February FDA drug approvals

Actions in brief

Glatiramer acetate injection (Copaxone, Teva Pharmaceutical Industries Ltd.) 3-times-a-week 40 mg/mL dose was approved for patients with relapsing forms of multiple sclerosis (MS). This new formulation will allow for a less-frequent dosing regimen.

Diclofenac sodium topical solution (Pennsaid 2%, Nuvo Research and Mallinckrodt) was approved for the pain of osteoarthritis of the knee.

Tasimelteon (Hetlioz, Vanda Pharmaceuticals), a melatonin receptor agonist was approved to treat non-24-hour sleep-wake disorder (“non-24”) in totally blind individuals. Non-24 is a chronic circadian rhythm (body clock) disorder in the blind that causes problems with the timing of sleep. This is the first FDA approval of a treatment for the disorder.

PillCam COLON (Given Imaging) has been given clearance for detection of colon polyps in patients after an incomplete optical colonscopy with adequate preparation and a complete evaluation of the colon was not technically possible. PillCam COLON received clearance under the direct de novo classification for devices with low to moderate risk that have no predicate on the market.

Complete response

RHB-103 (RedHill Biopharma and IntelGenx), an oral thin film formulation of rizatriptan benzoate, a 5-HT1 receptor agonist, for the treatment of acute migraines. The questions raised by FDA in the complete response letter (CRL) regarding the NDA for RHB-103 primarily relate to third-party Chemistry, Manufacturing and Controls and to the packaging and labeling of the product. No questions or deficiencies were raised relating to the product's safety and FDA’s CRL does not require additional clinical studies. While continuing to review FDA’s CRL, RedHill and IntelGenx believe that they can supply the requested information based on available data. IntelGenx and RedHill further believe that the majority of issues raised by FDA were recently addressed in an amendment submitted by the companies to FDA that has yet to be reviewed. The companies will work with the FDA to address the remaining questions in the CRL and plan to submit the requested information.

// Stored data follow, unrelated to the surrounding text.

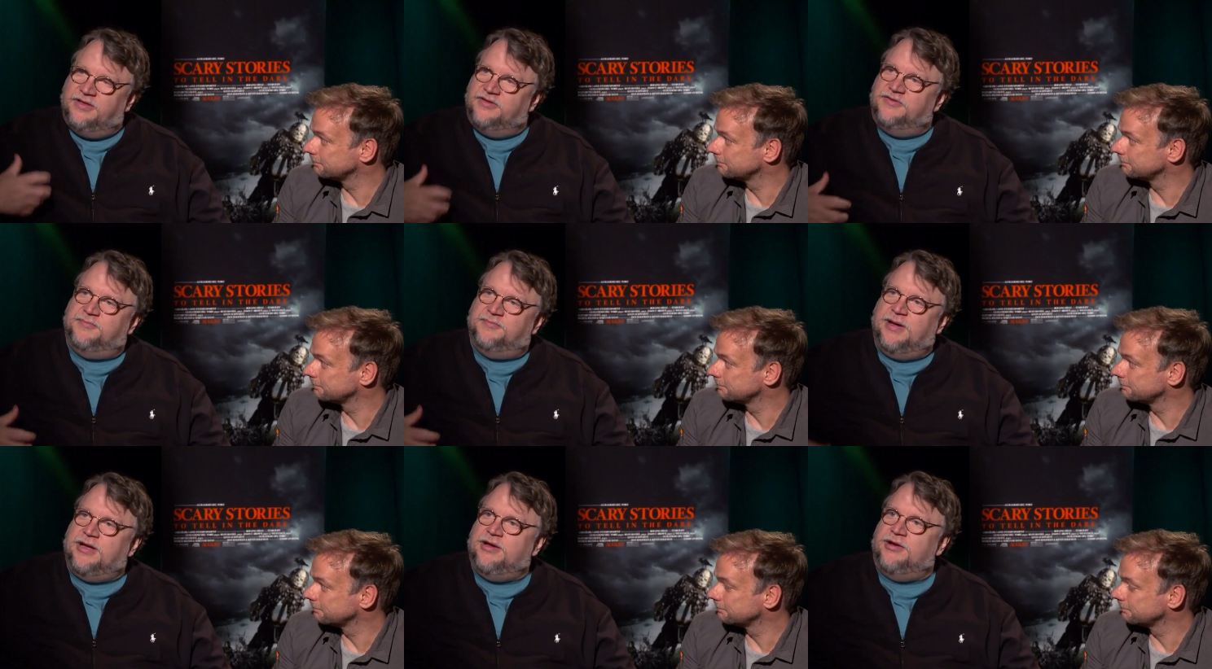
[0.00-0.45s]
Speaker 1: it
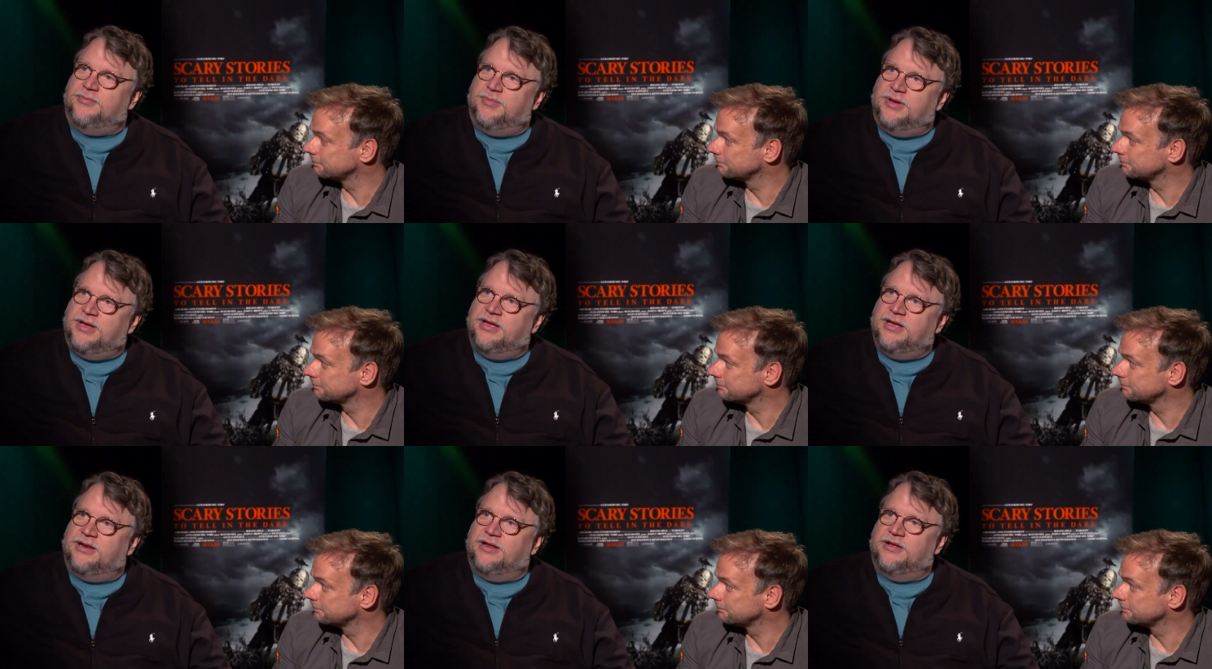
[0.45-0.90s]
inspired
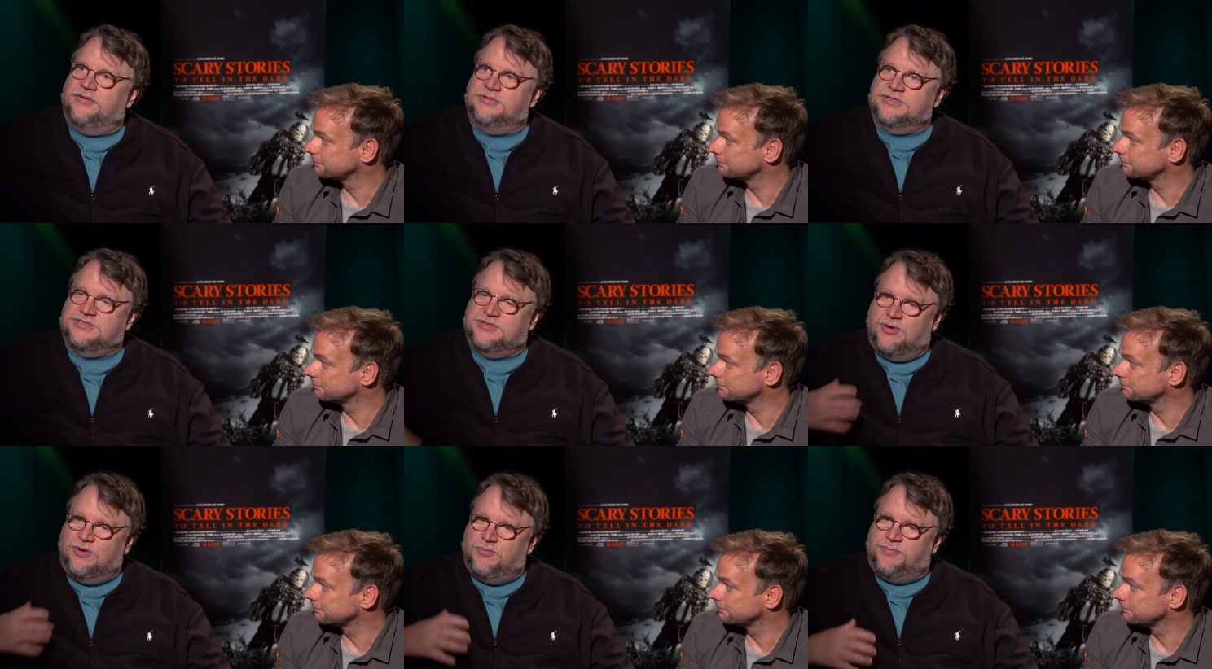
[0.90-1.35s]
me, and I
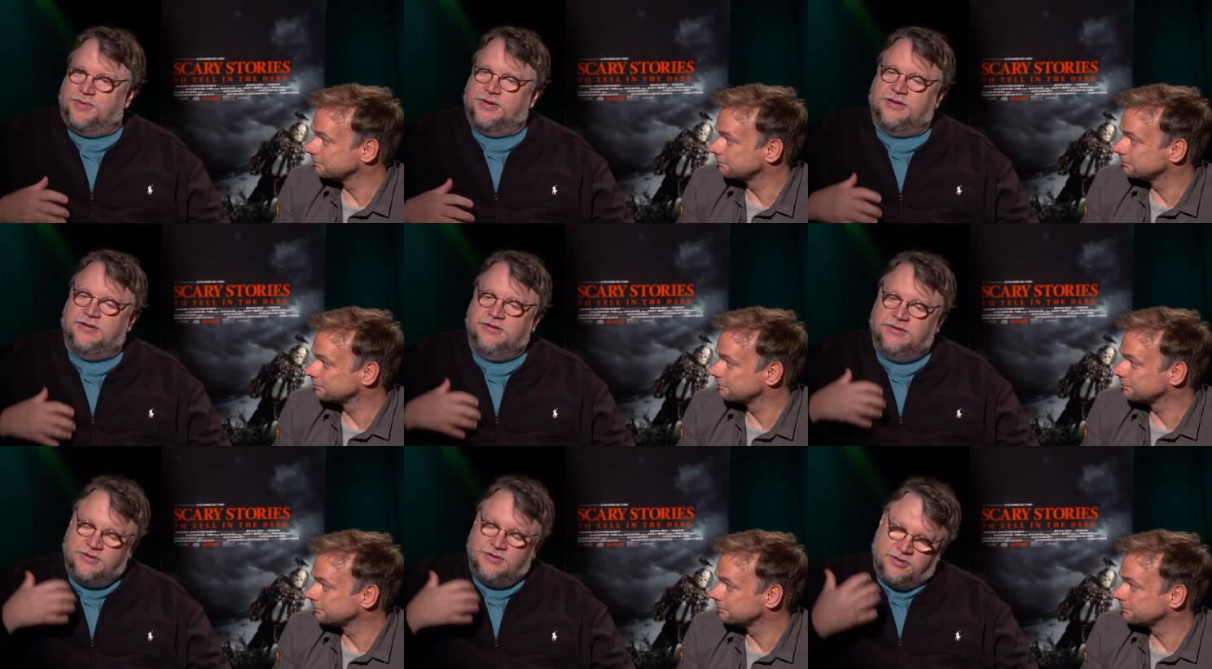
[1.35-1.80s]
was
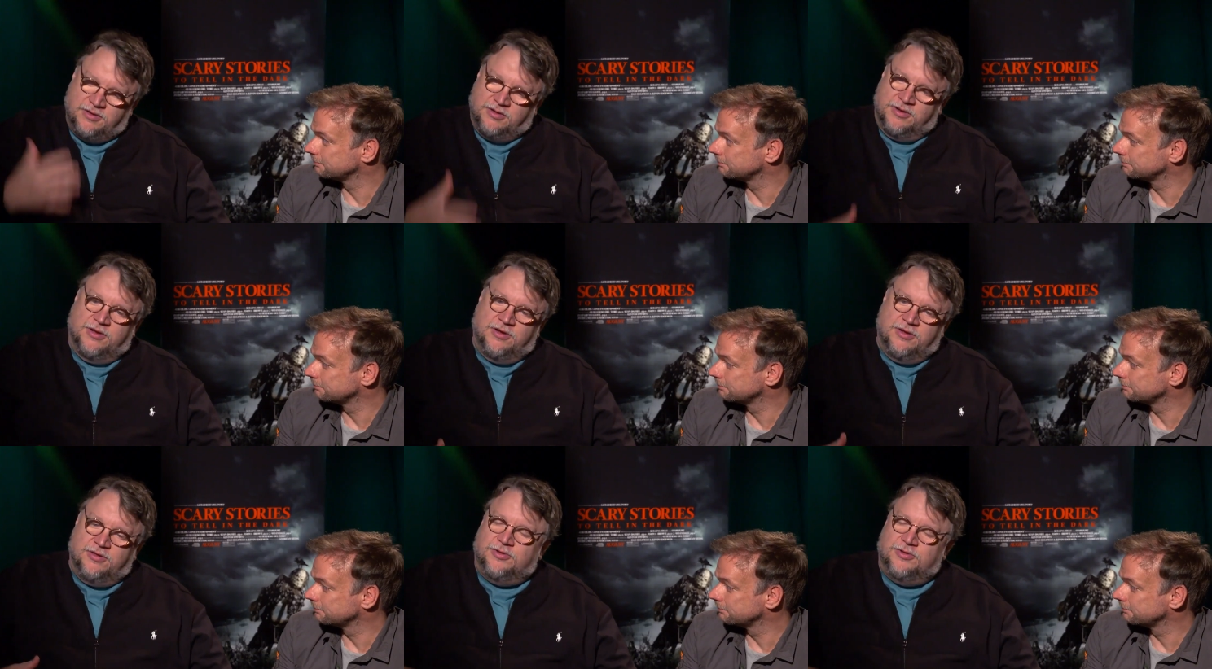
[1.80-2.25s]
hoping
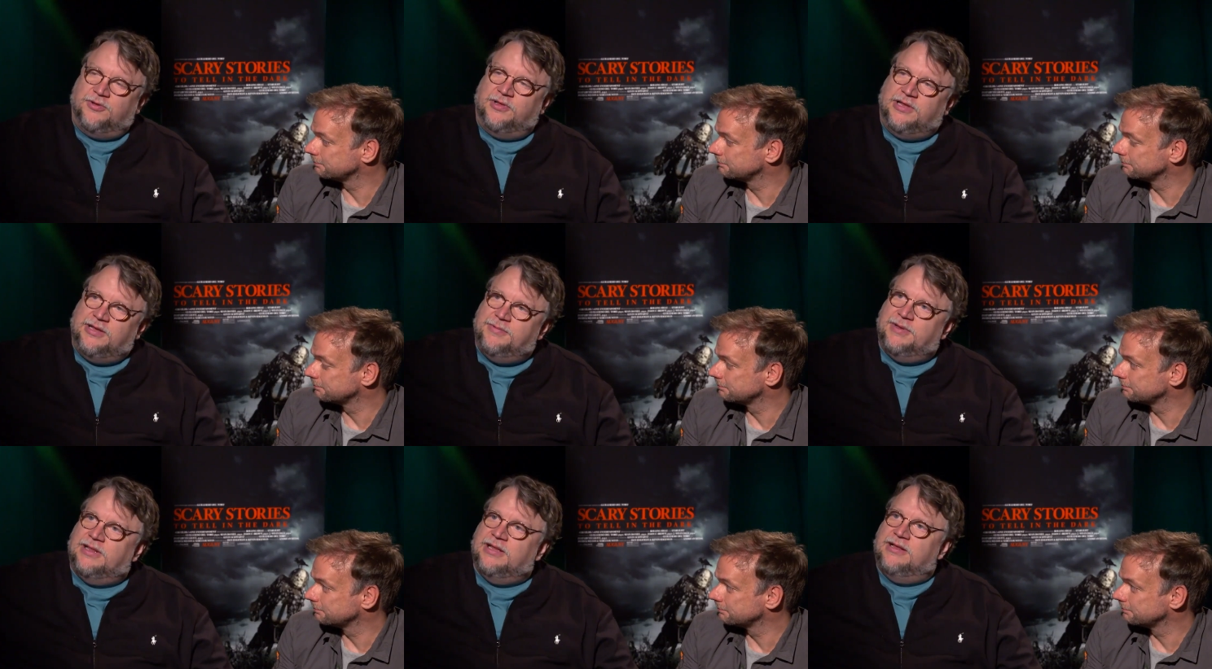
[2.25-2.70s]
to
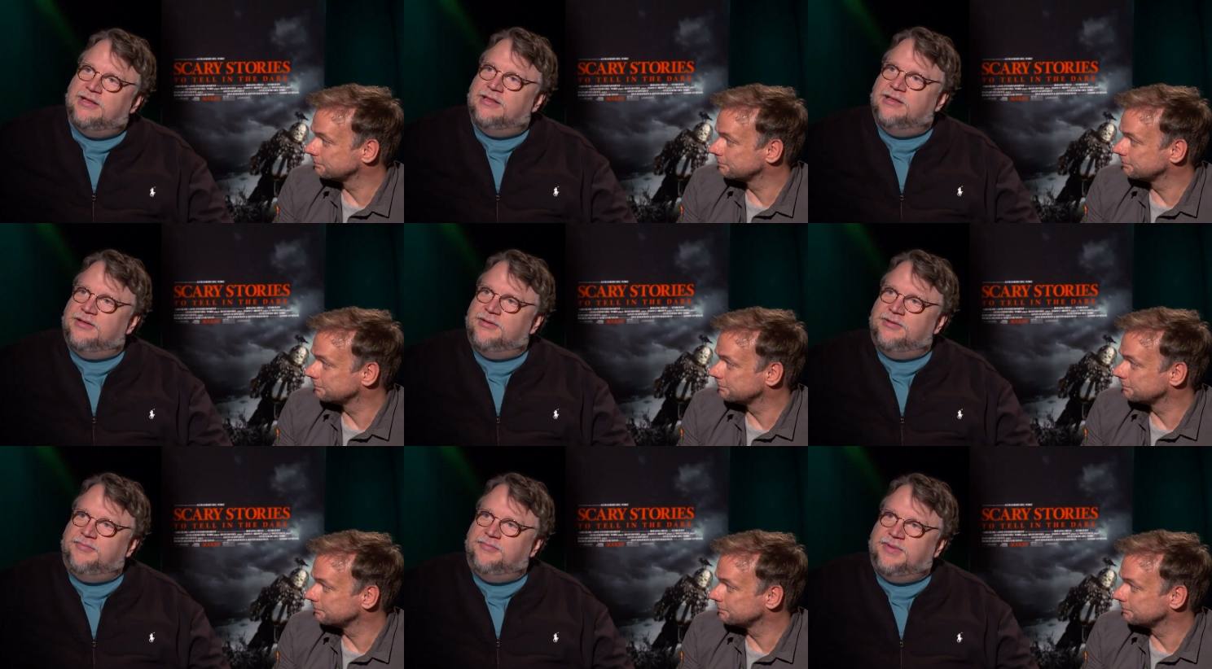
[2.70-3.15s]
leave a
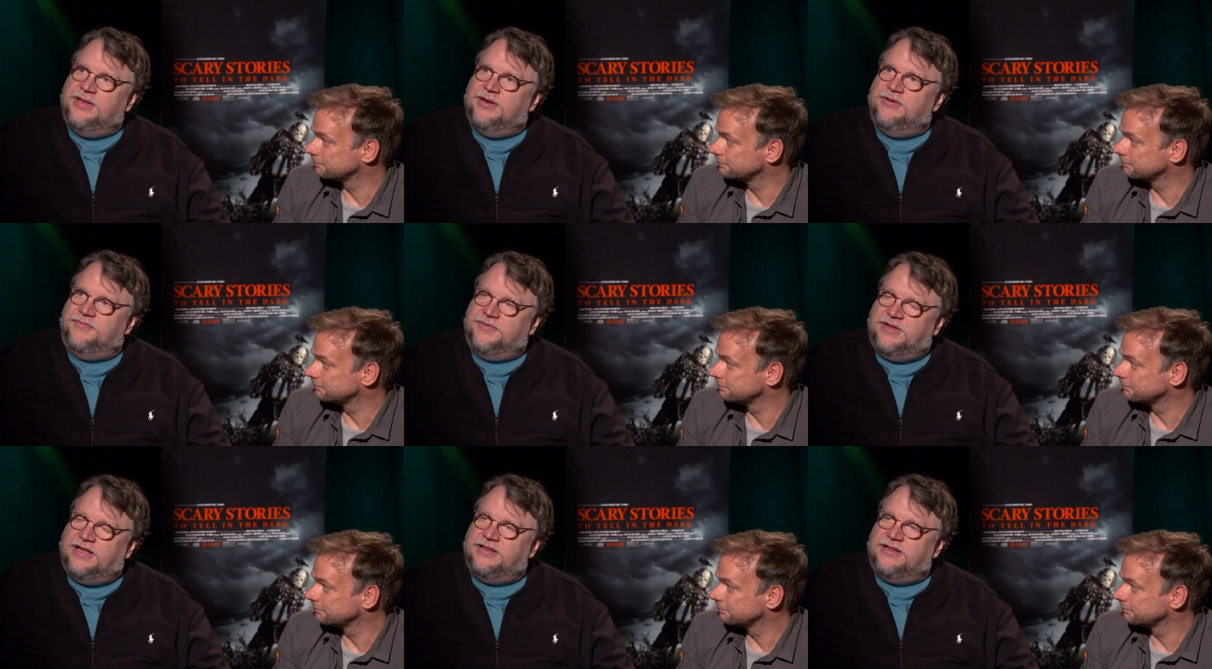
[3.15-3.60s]
little bit
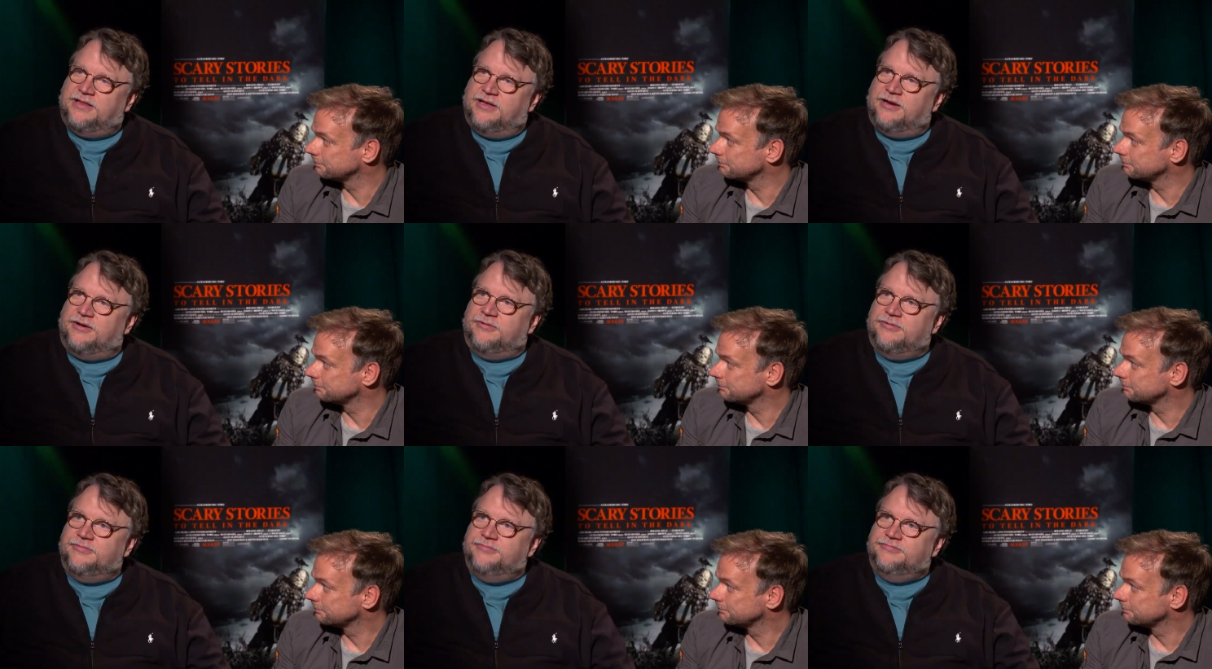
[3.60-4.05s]
of that
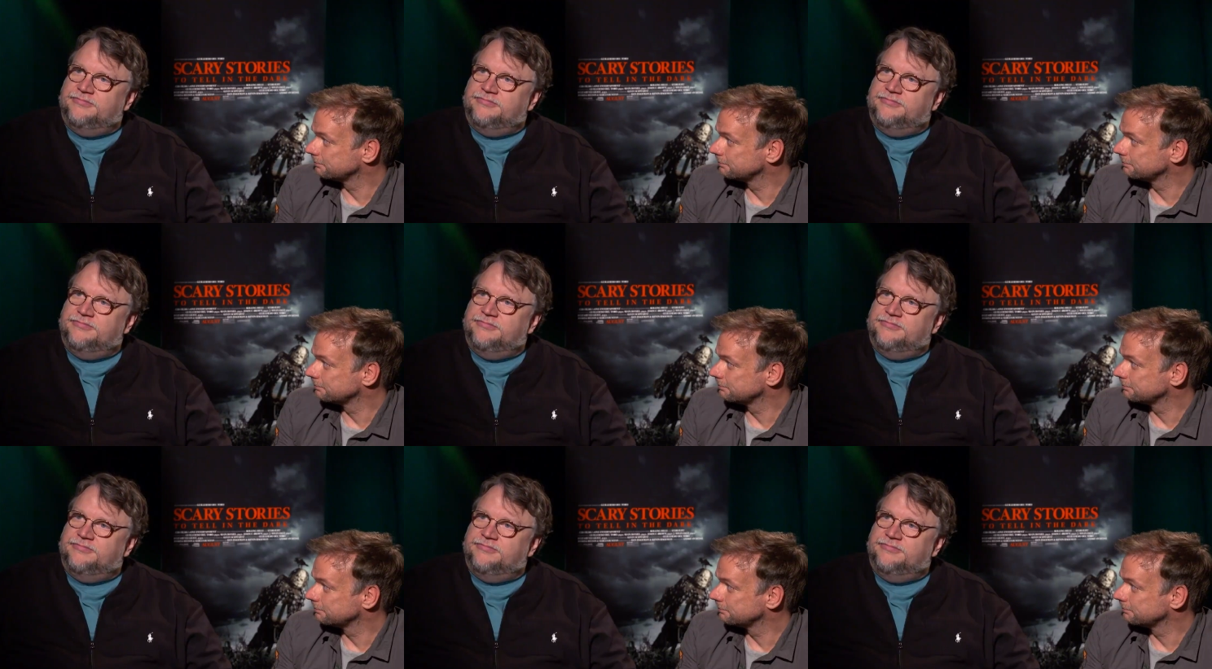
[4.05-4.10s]
there.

Ferumoxytol (Feraheme, AMAG Pharmaceuticals) injection supplemental New Drug Application (sNDA) for intravenous (IV) use. The sNDA sought to expand the indication for Feraheme beyond the current chronic kidney disease (CKD) indication to include all adult iron deficiency anemia (IDA) patients who have failed or cannot tolerate oral iron treatment. In the complete response letter, FDA stated that AMAG has not provided sufficient information to permit labeling of Feraheme for safe and effective use for the proposed indication. FDA indicated that its decision was based on the cumulative ferumoxytol data, including the global phase 3 IDA program and global post-marketing safety reports. FDA suggested that AMAG generate additional clinical trial data in the proposed broad IDA patient population with a primary composite safety end point of serious hypersensitivity/anaphylaxis, cardiovascular events, and death. Additionally, FDA proposed potentially evaluating alternative dosing and/or administration of Feraheme. AMAG is assessing the content and recommendations of the letter and plans further discussions with FDA.

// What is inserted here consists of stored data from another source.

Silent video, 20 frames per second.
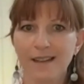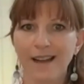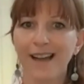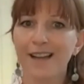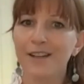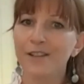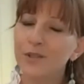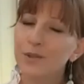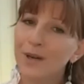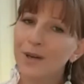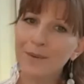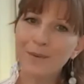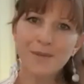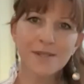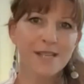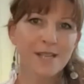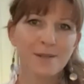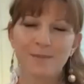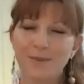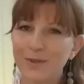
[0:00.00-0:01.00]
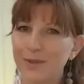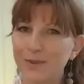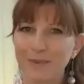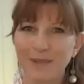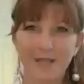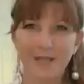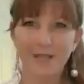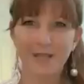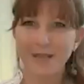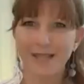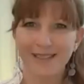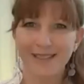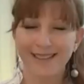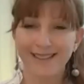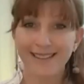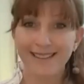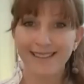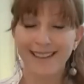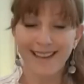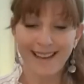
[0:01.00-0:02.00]
I knew I was able to make
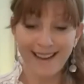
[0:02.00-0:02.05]
money.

Breakthrough therapy designation

Eltrombopag (Promacta/Revolade, GlaxoSmithKline) for the treatment of patients with severe aplastic anemia who have had insufficient response to immunosuppressive therapy.

Fast-track designations

Clonidine lauriad (Validive, BioAlliance Pharma) for the prevention and treatment of oral mucositis induced by radiotherapy and/or chemotherapy in cancer patients.

OMS824 (Omeros) phosphodiesterase 10 inhibitor for the treatment of cognitive impairment in patients with Huntington's disease.

Orphan drug designations

Eculizumab (Solaris, Alexion) for preventing delayed graft function in renal transplant patients.

Vatiquinone, EPI-743 (Edison Pharmaceuticals) for the treatment of Friedreich’s ataxia.

BL-8040 (BioLineRx) for treatment for stem cell mobilization, in addition to the orphan drug designation previously granted as a treatment for acute myeloid leukemia.